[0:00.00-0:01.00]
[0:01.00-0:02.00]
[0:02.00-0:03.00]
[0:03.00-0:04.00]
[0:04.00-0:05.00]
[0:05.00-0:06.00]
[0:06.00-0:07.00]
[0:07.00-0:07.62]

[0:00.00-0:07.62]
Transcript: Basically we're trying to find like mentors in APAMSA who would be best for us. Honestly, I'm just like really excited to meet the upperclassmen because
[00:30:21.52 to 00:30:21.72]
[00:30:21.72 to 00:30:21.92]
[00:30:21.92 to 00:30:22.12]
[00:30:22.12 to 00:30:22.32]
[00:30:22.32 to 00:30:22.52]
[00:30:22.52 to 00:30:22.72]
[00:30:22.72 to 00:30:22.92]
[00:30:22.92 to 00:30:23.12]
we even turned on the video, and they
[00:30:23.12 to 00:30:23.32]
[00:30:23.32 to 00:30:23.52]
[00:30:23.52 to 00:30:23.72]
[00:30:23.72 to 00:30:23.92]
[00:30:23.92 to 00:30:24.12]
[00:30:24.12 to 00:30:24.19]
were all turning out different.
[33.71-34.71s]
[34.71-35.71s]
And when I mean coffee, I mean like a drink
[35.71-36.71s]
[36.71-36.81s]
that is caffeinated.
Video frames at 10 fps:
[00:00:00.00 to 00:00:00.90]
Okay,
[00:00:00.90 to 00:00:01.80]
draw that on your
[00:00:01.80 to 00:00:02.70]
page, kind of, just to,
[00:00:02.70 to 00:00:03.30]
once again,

***

▶ _Work instruction_
Only the lines above starting at the line that holds "[0:02.00-0:03.00]" and ending at the line that holds "Video frames at" are to be repeated, exactly and in full.

▶ _Solution to the problem_
[0:02.00-0:03.00]
[0:03.00-0:04.00]
[0:04.00-0:05.00]
[0:05.00-0:06.00]
[0:06.00-0:07.00]
[0:07.00-0:07.62]

[0:00.00-0:07.62]
Transcript: Basically we're trying to find like mentors in APAMSA who would be best for us. Honestly, I'm just like really excited to meet the upperclassmen because
[00:30:21.52 to 00:30:21.72]
[00:30:21.72 to 00:30:21.92]
[00:30:21.92 to 00:30:22.12]
[00:30:22.12 to 00:30:22.32]
[00:30:22.32 to 00:30:22.52]
[00:30:22.52 to 00:30:22.72]
[00:30:22.72 to 00:30:22.92]
[00:30:22.92 to 00:30:23.12]
we even turned on the video, and they
[00:30:23.12 to 00:30:23.32]
[00:30:23.32 to 00:30:23.52]
[00:30:23.52 to 00:30:23.72]
[00:30:23.72 to 00:30:23.92]
[00:30:23.92 to 00:30:24.12]
[00:30:24.12 to 00:30:24.19]
were all turning out different.
[33.71-34.71s]
[34.71-35.71s]
And when I mean coffee, I mean like a drink
[35.71-36.71s]
[36.71-36.81s]
that is caffeinated.
Video frames at 10 fps:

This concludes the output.